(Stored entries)
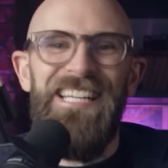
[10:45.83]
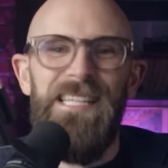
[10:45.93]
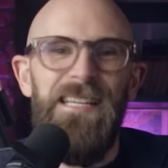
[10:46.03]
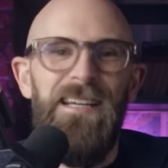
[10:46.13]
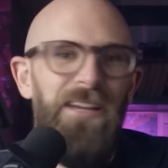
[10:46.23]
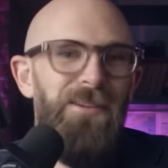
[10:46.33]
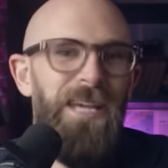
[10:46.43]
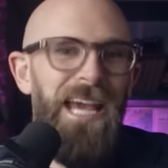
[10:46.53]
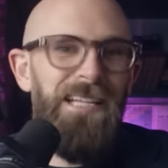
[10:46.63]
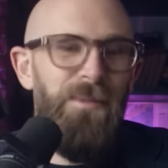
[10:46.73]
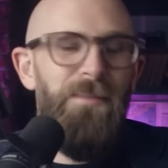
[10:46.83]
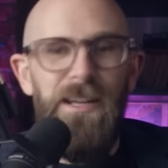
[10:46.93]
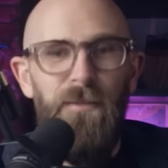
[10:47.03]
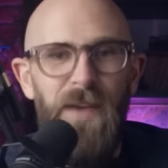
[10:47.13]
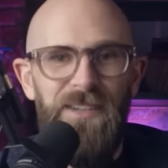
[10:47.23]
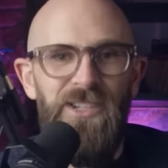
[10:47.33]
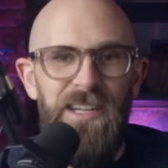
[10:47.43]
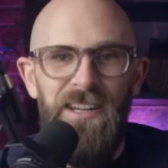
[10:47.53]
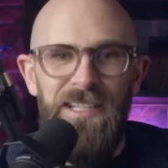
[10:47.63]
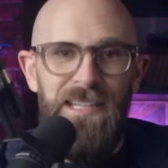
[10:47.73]
Desert Eagle only began to be manufactured
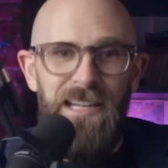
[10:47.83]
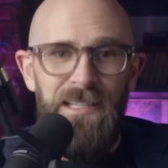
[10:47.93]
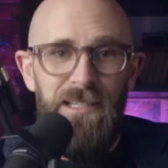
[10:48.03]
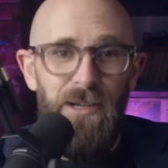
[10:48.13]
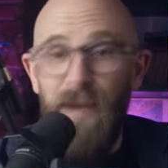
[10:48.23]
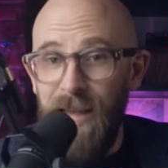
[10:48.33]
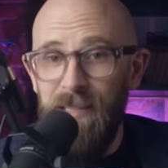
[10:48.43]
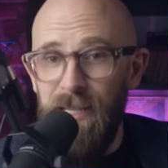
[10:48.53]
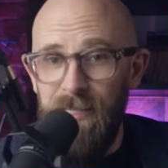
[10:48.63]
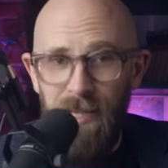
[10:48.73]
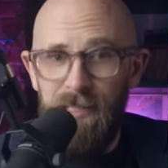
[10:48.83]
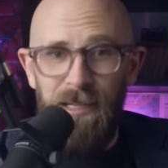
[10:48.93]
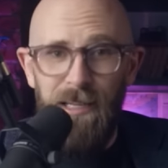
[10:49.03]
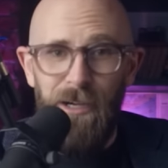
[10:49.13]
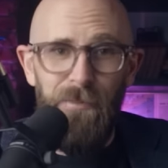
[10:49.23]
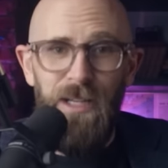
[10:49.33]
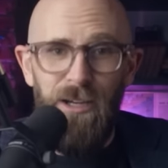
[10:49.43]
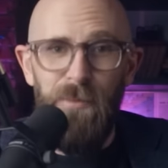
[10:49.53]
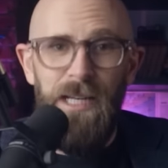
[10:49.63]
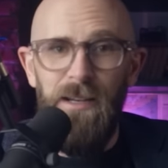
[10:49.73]
in 1982, and I certainly hope that
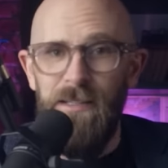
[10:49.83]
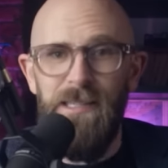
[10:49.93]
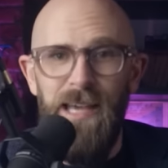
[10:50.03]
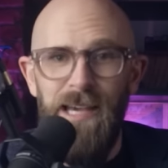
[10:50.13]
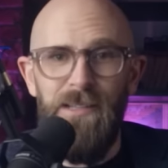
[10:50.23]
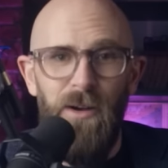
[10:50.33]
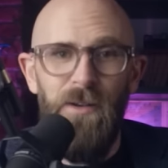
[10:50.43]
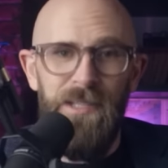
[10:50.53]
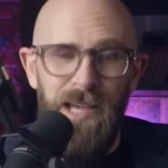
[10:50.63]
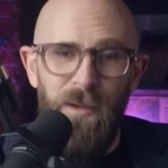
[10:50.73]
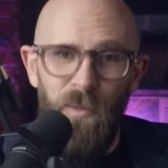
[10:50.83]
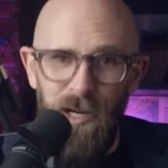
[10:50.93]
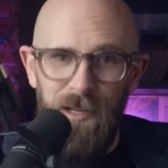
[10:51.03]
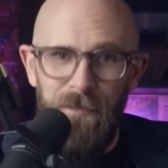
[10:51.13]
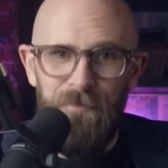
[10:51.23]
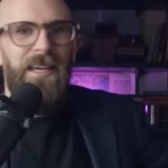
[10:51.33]
nobody lost theirs on day one.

PROBLEM TO WORK ON → Please restate the entries word for word, with all pictures left out.

RESULT FOR THIS EXERCISE →
[10:45.83]
[10:45.93]
[10:46.03]
[10:46.13]
[10:46.23]
[10:46.33]
[10:46.43]
[10:46.53]
[10:46.63]
[10:46.73]
[10:46.83]
[10:46.93]
[10:47.03]
[10:47.13]
[10:47.23]
[10:47.33]
[10:47.43]
[10:47.53]
[10:47.63]
[10:47.73]
Desert Eagle only began to be manufactured
[10:47.83]
[10:47.93]
[10:48.03]
[10:48.13]
[10:48.23]
[10:48.33]
[10:48.43]
[10:48.53]
[10:48.63]
[10:48.73]
[10:48.83]
[10:48.93]
[10:49.03]
[10:49.13]
[10:49.23]
[10:49.33]
[10:49.43]
[10:49.53]
[10:49.63]
[10:49.73]
in 1982, and I certainly hope that
[10:49.83]
[10:49.93]
[10:50.03]
[10:50.13]
[10:50.23]
[10:50.33]
[10:50.43]
[10:50.53]
[10:50.63]
[10:50.73]
[10:50.83]
[10:50.93]
[10:51.03]
[10:51.13]
[10:51.23]
[10:51.33]
nobody lost theirs on day one.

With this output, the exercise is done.